*** Task data
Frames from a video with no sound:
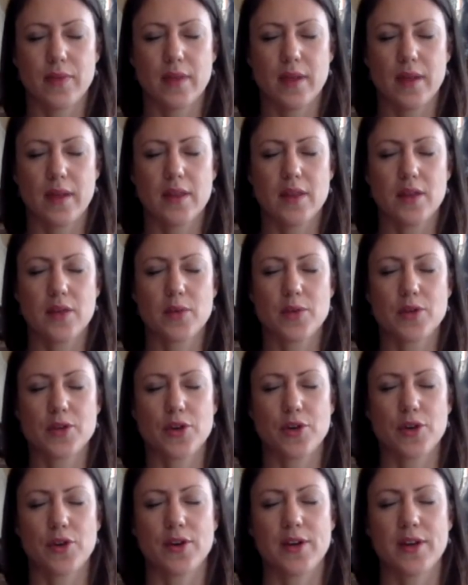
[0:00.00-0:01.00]
Then
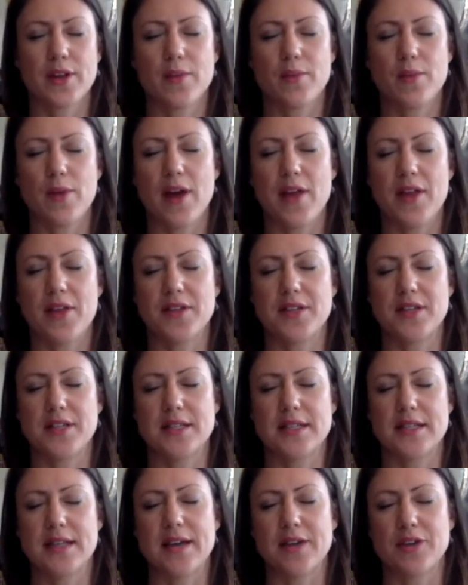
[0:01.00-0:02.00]
returning the breath to
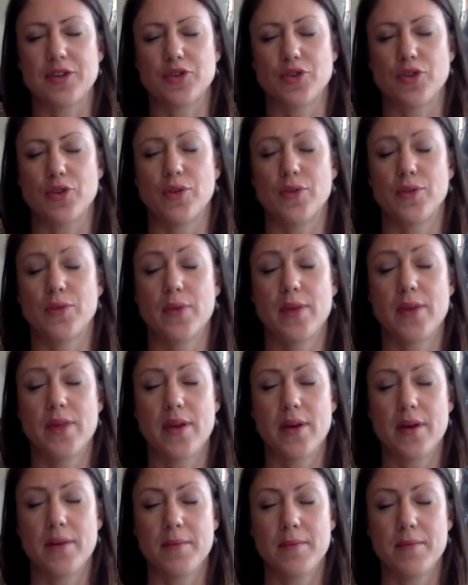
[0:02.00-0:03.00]
its natural
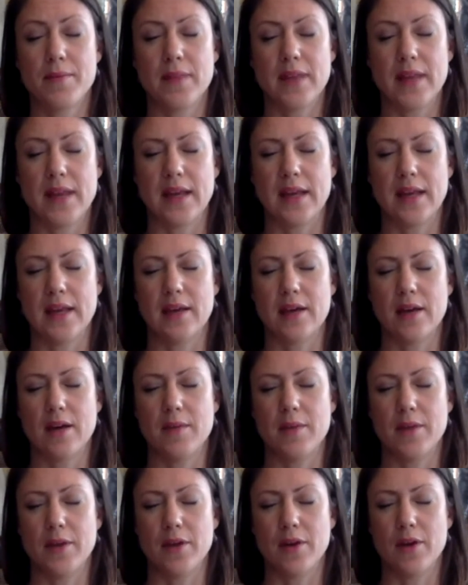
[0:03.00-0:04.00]
rhythm, letting it come
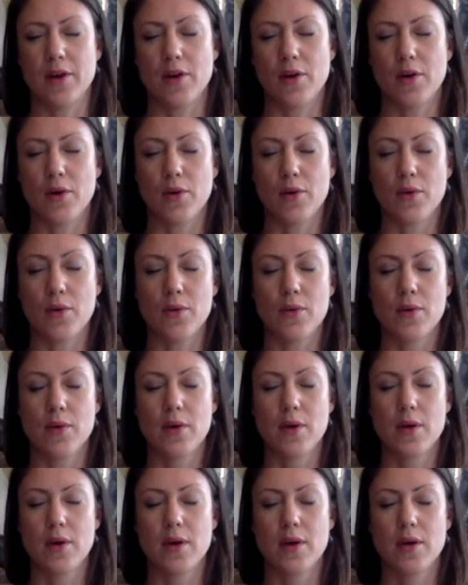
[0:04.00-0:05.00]
and go
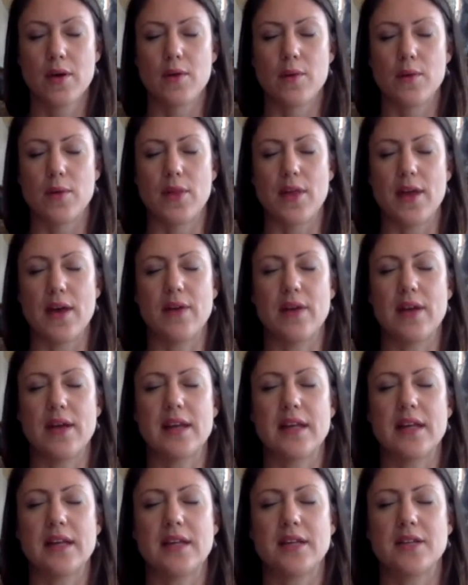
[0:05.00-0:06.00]
without
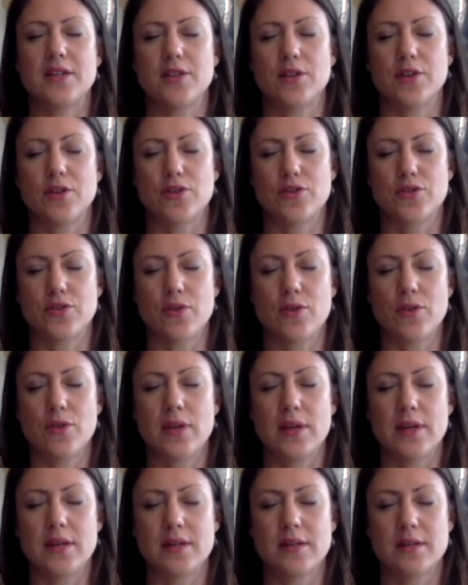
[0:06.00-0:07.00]
any need to control
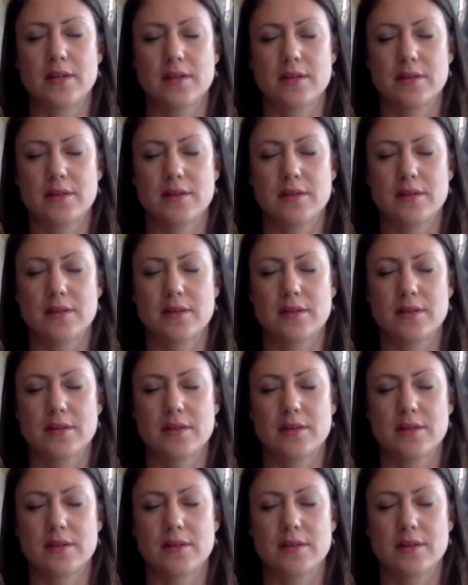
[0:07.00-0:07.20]
it.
******
Task goal: Omit every picture, then write out the entries above exactly.

The completed task:
Frames from a video with no sound:
[0:00.00-0:01.00]
Then
[0:01.00-0:02.00]
returning the breath to
[0:02.00-0:03.00]
its natural
[0:03.00-0:04.00]
rhythm, letting it come
[0:04.00-0:05.00]
and go
[0:05.00-0:06.00]
without
[0:06.00-0:07.00]
any need to control
[0:07.00-0:07.20]
it.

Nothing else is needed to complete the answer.